• [WHAT TO PRODUCE] Copy each line of the records that contains the word "frames".

- - - - -

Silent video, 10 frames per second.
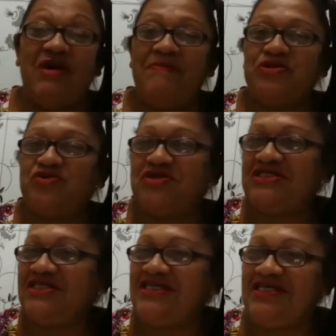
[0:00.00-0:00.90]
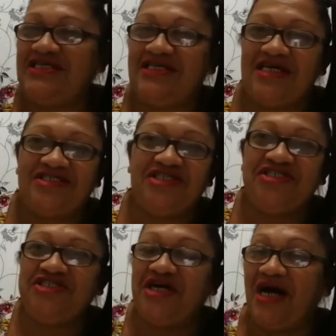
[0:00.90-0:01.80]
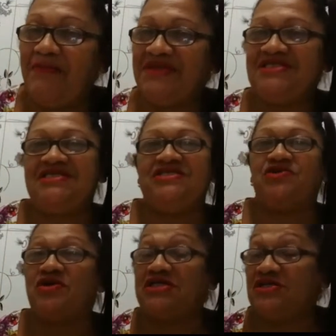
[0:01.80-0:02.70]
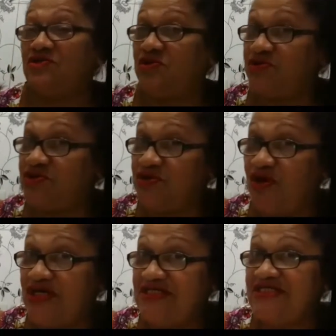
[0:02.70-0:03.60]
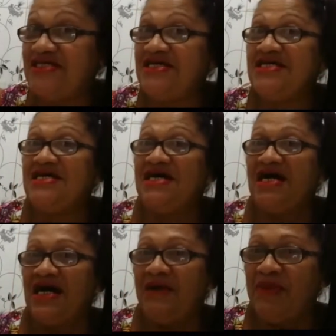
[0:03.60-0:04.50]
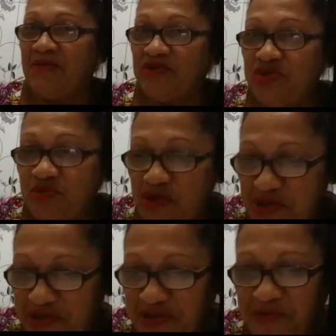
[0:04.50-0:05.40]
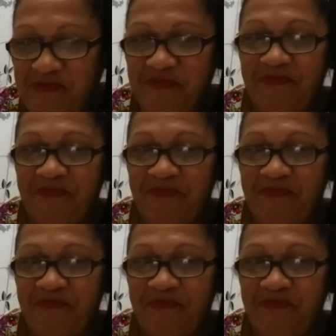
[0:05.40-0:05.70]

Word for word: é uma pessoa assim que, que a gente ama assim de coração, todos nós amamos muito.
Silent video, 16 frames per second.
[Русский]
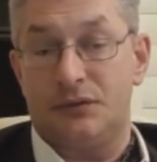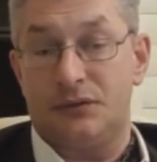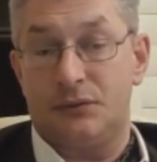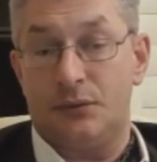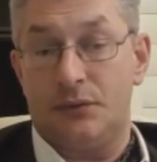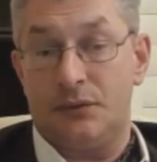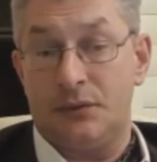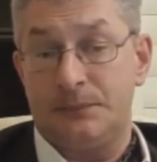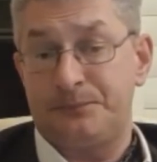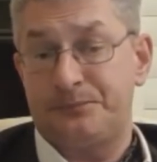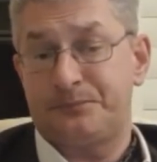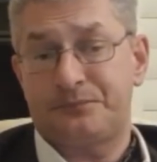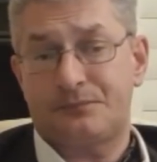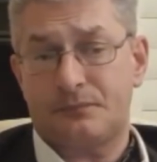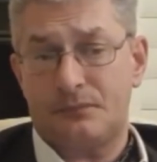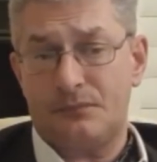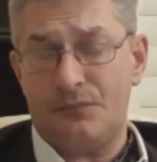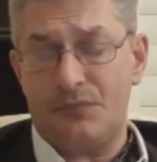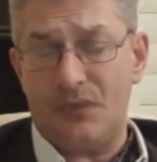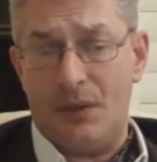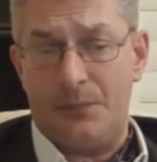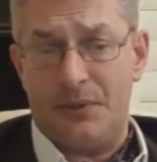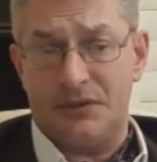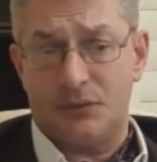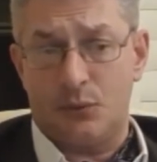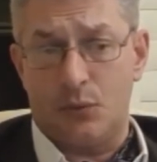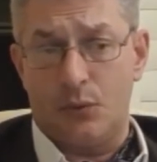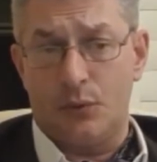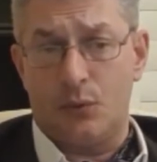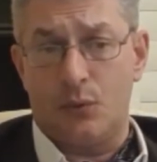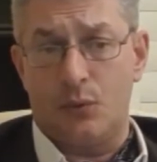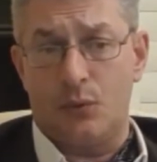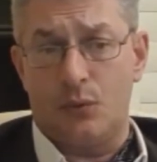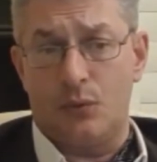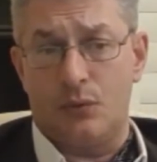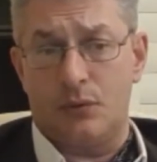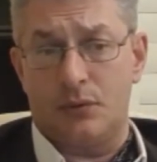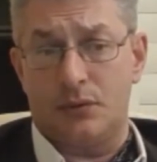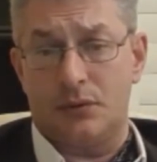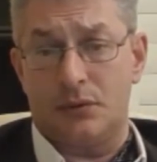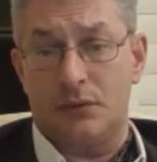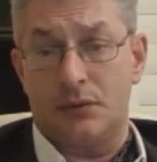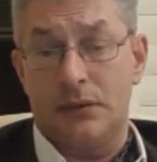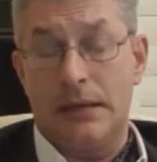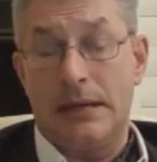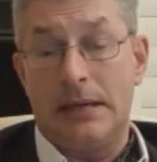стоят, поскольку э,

- - - - -

• [ANSWER BOX]
Silent video, 10 frames per second.
Silent video, 16 frames per second.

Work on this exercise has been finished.